- WORK REQUEST: Exact retyping of the data: please keep every word and drop each picture.

★ ★ ★ ★ ★

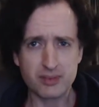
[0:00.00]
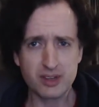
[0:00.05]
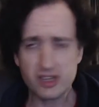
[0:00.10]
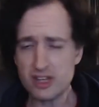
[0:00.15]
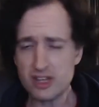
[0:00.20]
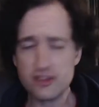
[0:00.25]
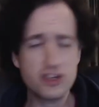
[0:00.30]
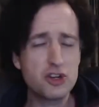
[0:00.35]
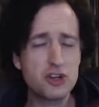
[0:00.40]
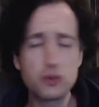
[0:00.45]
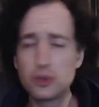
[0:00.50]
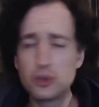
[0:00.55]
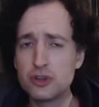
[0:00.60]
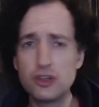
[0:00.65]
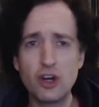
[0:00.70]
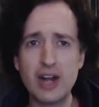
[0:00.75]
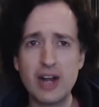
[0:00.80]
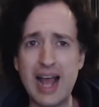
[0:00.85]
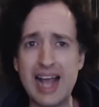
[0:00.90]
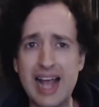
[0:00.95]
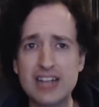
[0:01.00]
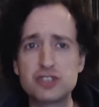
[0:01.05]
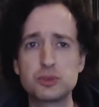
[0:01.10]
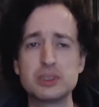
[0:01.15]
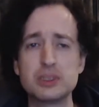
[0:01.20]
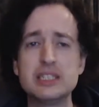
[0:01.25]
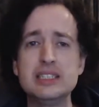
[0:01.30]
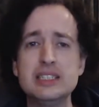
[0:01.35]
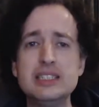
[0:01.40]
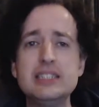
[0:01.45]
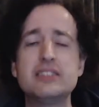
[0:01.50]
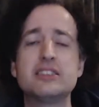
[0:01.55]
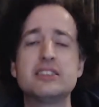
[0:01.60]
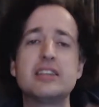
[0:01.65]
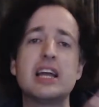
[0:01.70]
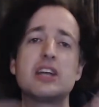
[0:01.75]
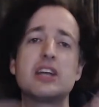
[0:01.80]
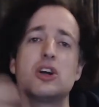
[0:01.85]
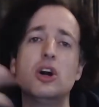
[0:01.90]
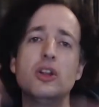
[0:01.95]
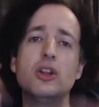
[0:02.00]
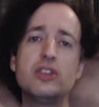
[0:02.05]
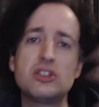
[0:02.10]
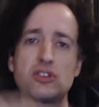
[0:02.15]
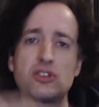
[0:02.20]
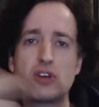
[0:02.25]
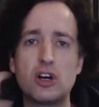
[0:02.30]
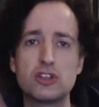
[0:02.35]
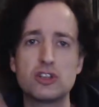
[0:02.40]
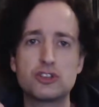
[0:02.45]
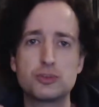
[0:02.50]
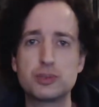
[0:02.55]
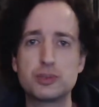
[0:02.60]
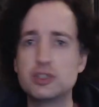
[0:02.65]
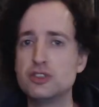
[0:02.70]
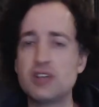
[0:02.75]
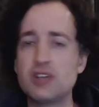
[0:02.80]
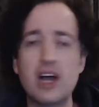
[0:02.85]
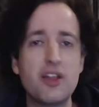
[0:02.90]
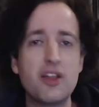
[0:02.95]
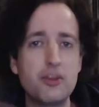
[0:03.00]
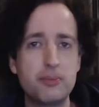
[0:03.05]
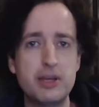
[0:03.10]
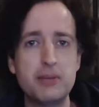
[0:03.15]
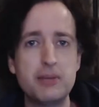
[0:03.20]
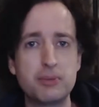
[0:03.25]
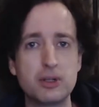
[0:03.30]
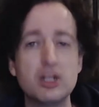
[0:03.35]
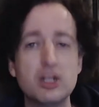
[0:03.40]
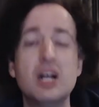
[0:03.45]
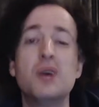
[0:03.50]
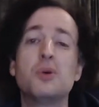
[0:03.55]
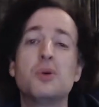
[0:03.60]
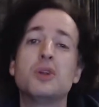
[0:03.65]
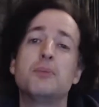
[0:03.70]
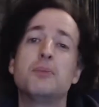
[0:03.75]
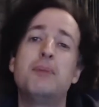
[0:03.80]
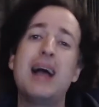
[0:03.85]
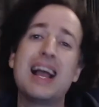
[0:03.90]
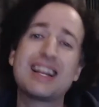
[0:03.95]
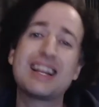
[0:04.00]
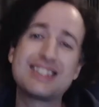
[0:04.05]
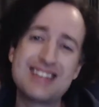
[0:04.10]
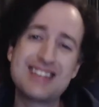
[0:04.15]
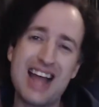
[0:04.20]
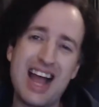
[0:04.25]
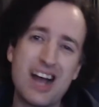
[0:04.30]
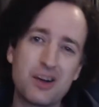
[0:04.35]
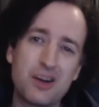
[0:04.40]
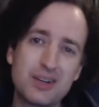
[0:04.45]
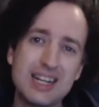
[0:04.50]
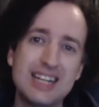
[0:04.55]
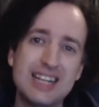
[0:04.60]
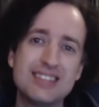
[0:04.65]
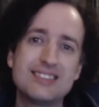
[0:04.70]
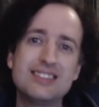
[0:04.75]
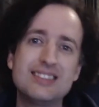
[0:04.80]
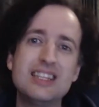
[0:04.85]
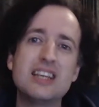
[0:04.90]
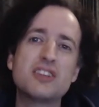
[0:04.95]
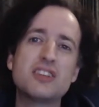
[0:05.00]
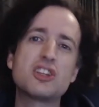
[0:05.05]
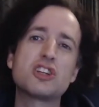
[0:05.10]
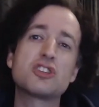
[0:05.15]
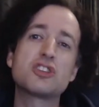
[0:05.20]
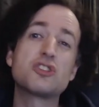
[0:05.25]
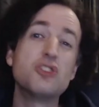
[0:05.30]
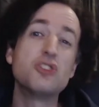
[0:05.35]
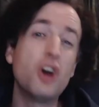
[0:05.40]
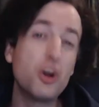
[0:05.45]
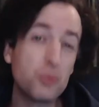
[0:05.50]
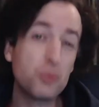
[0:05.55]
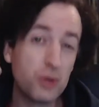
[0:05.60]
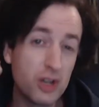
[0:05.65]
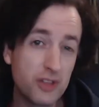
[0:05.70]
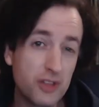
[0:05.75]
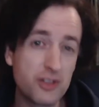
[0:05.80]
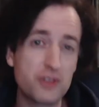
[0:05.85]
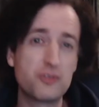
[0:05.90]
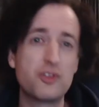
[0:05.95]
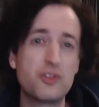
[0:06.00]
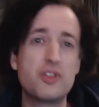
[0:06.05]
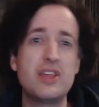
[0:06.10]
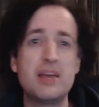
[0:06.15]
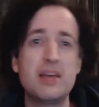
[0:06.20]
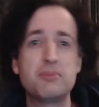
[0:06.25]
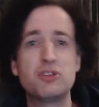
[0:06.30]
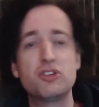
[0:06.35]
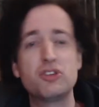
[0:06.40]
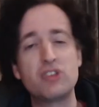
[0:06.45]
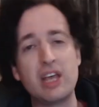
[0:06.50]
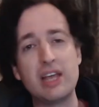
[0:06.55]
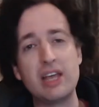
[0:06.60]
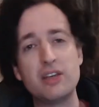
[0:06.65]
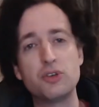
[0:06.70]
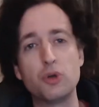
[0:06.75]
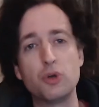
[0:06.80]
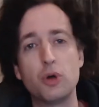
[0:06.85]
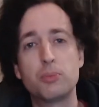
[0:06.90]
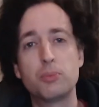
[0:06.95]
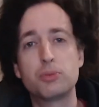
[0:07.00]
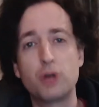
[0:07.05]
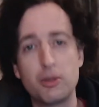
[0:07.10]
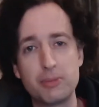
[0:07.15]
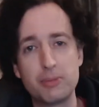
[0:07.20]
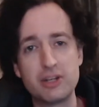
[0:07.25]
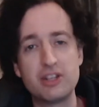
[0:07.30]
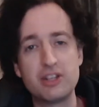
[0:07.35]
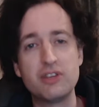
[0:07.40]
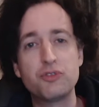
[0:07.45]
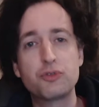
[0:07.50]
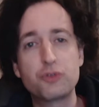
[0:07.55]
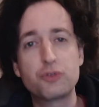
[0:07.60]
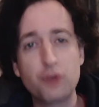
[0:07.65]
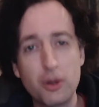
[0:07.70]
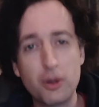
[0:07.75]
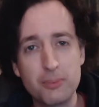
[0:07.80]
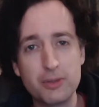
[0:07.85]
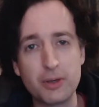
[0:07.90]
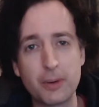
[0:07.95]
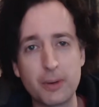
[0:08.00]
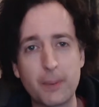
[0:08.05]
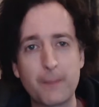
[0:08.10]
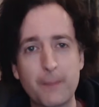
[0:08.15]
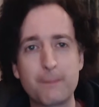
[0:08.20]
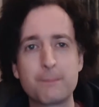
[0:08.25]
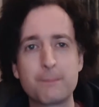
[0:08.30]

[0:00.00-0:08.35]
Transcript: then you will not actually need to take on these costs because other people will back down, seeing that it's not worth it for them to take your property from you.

★ ★ ★ ★ ★

- TASK SOLUTION:
[0:00.00]
[0:00.05]
[0:00.10]
[0:00.15]
[0:00.20]
[0:00.25]
[0:00.30]
[0:00.35]
[0:00.40]
[0:00.45]
[0:00.50]
[0:00.55]
[0:00.60]
[0:00.65]
[0:00.70]
[0:00.75]
[0:00.80]
[0:00.85]
[0:00.90]
[0:00.95]
[0:01.00]
[0:01.05]
[0:01.10]
[0:01.15]
[0:01.20]
[0:01.25]
[0:01.30]
[0:01.35]
[0:01.40]
[0:01.45]
[0:01.50]
[0:01.55]
[0:01.60]
[0:01.65]
[0:01.70]
[0:01.75]
[0:01.80]
[0:01.85]
[0:01.90]
[0:01.95]
[0:02.00]
[0:02.05]
[0:02.10]
[0:02.15]
[0:02.20]
[0:02.25]
[0:02.30]
[0:02.35]
[0:02.40]
[0:02.45]
[0:02.50]
[0:02.55]
[0:02.60]
[0:02.65]
[0:02.70]
[0:02.75]
[0:02.80]
[0:02.85]
[0:02.90]
[0:02.95]
[0:03.00]
[0:03.05]
[0:03.10]
[0:03.15]
[0:03.20]
[0:03.25]
[0:03.30]
[0:03.35]
[0:03.40]
[0:03.45]
[0:03.50]
[0:03.55]
[0:03.60]
[0:03.65]
[0:03.70]
[0:03.75]
[0:03.80]
[0:03.85]
[0:03.90]
[0:03.95]
[0:04.00]
[0:04.05]
[0:04.10]
[0:04.15]
[0:04.20]
[0:04.25]
[0:04.30]
[0:04.35]
[0:04.40]
[0:04.45]
[0:04.50]
[0:04.55]
[0:04.60]
[0:04.65]
[0:04.70]
[0:04.75]
[0:04.80]
[0:04.85]
[0:04.90]
[0:04.95]
[0:05.00]
[0:05.05]
[0:05.10]
[0:05.15]
[0:05.20]
[0:05.25]
[0:05.30]
[0:05.35]
[0:05.40]
[0:05.45]
[0:05.50]
[0:05.55]
[0:05.60]
[0:05.65]
[0:05.70]
[0:05.75]
[0:05.80]
[0:05.85]
[0:05.90]
[0:05.95]
[0:06.00]
[0:06.05]
[0:06.10]
[0:06.15]
[0:06.20]
[0:06.25]
[0:06.30]
[0:06.35]
[0:06.40]
[0:06.45]
[0:06.50]
[0:06.55]
[0:06.60]
[0:06.65]
[0:06.70]
[0:06.75]
[0:06.80]
[0:06.85]
[0:06.90]
[0:06.95]
[0:07.00]
[0:07.05]
[0:07.10]
[0:07.15]
[0:07.20]
[0:07.25]
[0:07.30]
[0:07.35]
[0:07.40]
[0:07.45]
[0:07.50]
[0:07.55]
[0:07.60]
[0:07.65]
[0:07.70]
[0:07.75]
[0:07.80]
[0:07.85]
[0:07.90]
[0:07.95]
[0:08.00]
[0:08.05]
[0:08.10]
[0:08.15]
[0:08.20]
[0:08.25]
[0:08.30]

[0:00.00-0:08.35]
Transcript: then you will not actually need to take on these costs because other people will back down, seeing that it's not worth it for them to take your property from you.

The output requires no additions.